Мотыльков держался уверенно и не выказывал ни малейших признаков страха.
– Послушай, папаша, – взгляд полковника был исполнен презрения, но голос оставался невозмутимым, – не морочь мне голову всякой чепухой, а говори, что тебе от меня надо, раз уж убивать не собираешься. Кстати, я тебя раньше нигде не встречал? Больно лицо твое мне знакомо! С головорезом твоим я точно сталкивался. – Мотыльков кивнул в сторону стоящего позади Гавриила Мефодия.
– М-да, – пробормотал Глава Совета. – Не так-то просто оказалось скорректировать ваши воспоминания, уважаемый Сергей Васильевич. Получается, схалтурил я немного… Непорядок! И почему тогда в Староболотинске не обратил на вас внимание?.. Хорошо, уговорили: сейчас вы вспомните все, тем более что скрывать эту часть нашего общего прошлого больше нет нужды.
Гавриил спокойно посмотрел в глаза Мотылькова, игнорируя струящуюся из них ненависть. Полковник хотел было что-то сказать, но Глава Совета посредством телепатии уже открывал ему новую (точнее, не столь хорошо забытую старую) информацию касательно прошлогодних событий. На этот раз заложенные в голову Сергея Васильевича сведения являлись подлинными.
Пытаясь свыкнуться с правдой, полковник угрюмо молчал.

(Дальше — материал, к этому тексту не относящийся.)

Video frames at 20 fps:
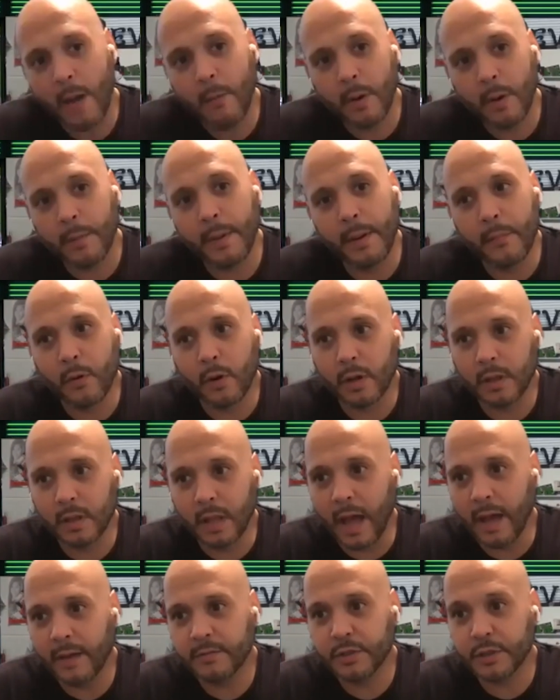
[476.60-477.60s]
remember a
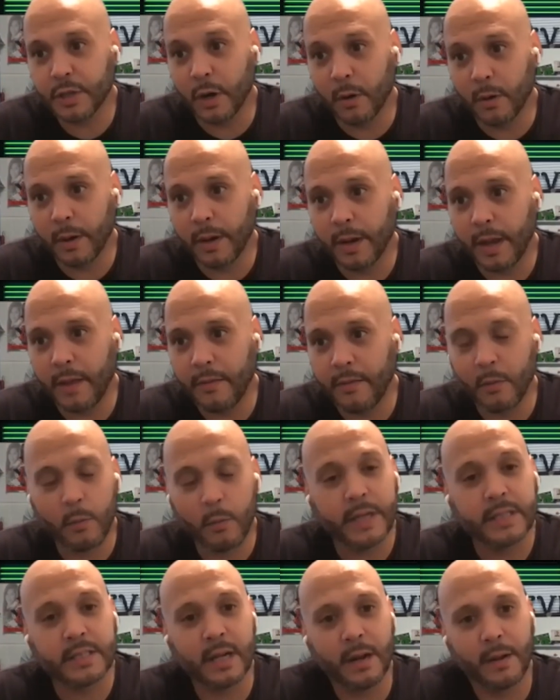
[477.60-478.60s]
live show, and the
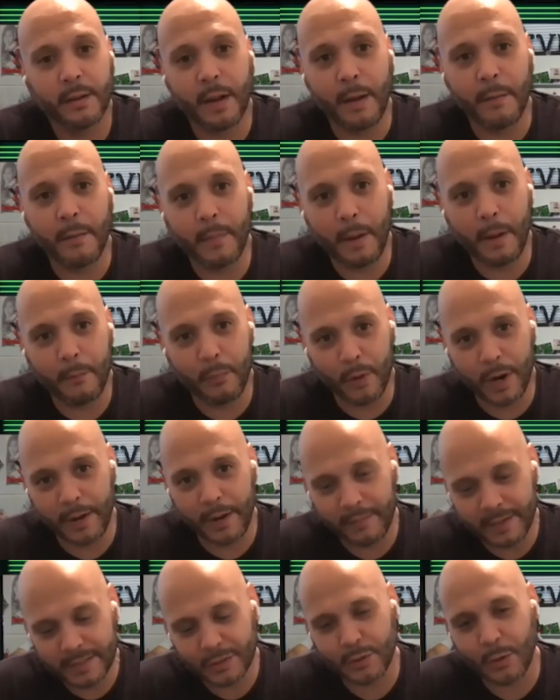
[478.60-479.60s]
reason I'm, I'm bringing
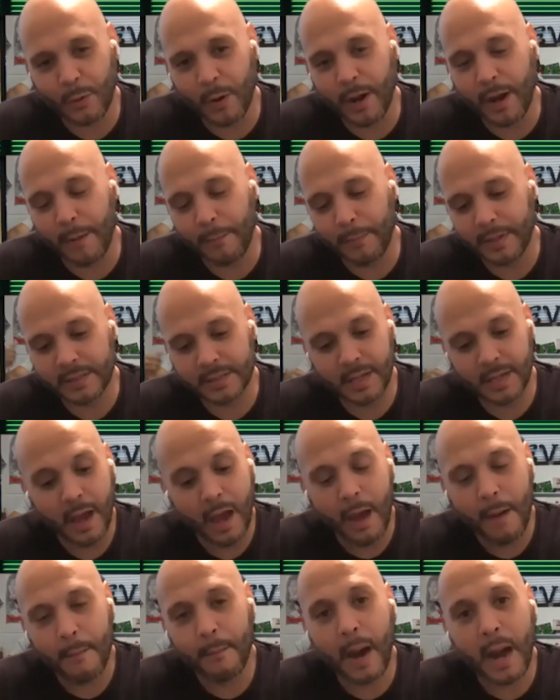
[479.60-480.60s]
this story up is
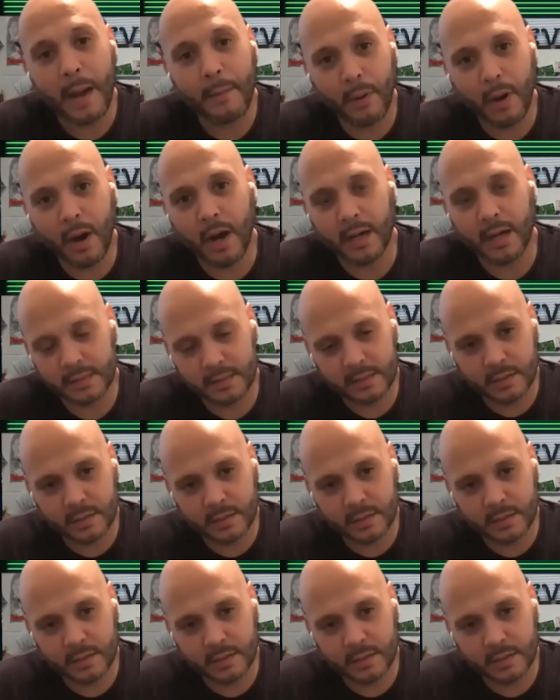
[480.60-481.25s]
my boss, the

– Не может быть! – проговорил он через минуту. – Как это могло произойти? Не помню я такого… Вернее, нет – помню прекрасно! Но почему раньше не вспоминал? Просто голова кругом идет!..

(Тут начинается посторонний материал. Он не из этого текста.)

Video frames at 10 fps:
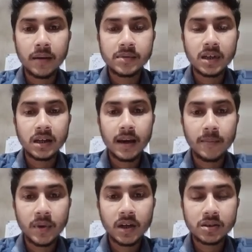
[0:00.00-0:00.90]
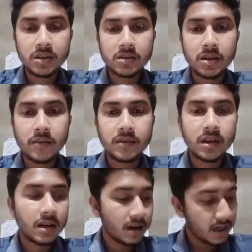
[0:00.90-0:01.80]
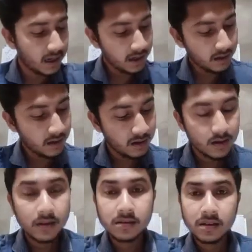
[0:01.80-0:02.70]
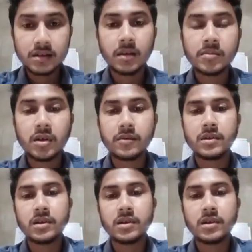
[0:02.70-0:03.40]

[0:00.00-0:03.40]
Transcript: that application software and system software.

Гавриил постарался вкратце и доходчиво объяснить полковнику, что случилось тогда в Староболотинске и что с Мотыльковым происходит сейчас. А поскольку Глава Совета делал это посредством телепатии, бедного Сергея Васильевича захлестнул очередной поток обязательной к осмыслению информации.
Мотылькова разрывали изнутри такие противоречия, что он впал в состояние крайней апатии, на время отключившись от действительности и окруживших его рефлезианцев. Обладающий телепатией враг – миротворцы предупреждали, что высшие рефлезианцы способны на такое! – контролировал мысли полковника, и это Сергею Васильевичу очень не нравилось, однако часть сомнений из его головы испарилась бесследно. В прошлом году староболотинский СОБР действительно столкнулся с рефлезианцем, поэтому неудивительно, что ему удалось скрыться. Но почему тогда в личном деле Мотылькова за проваленную операцию красуется благодарность?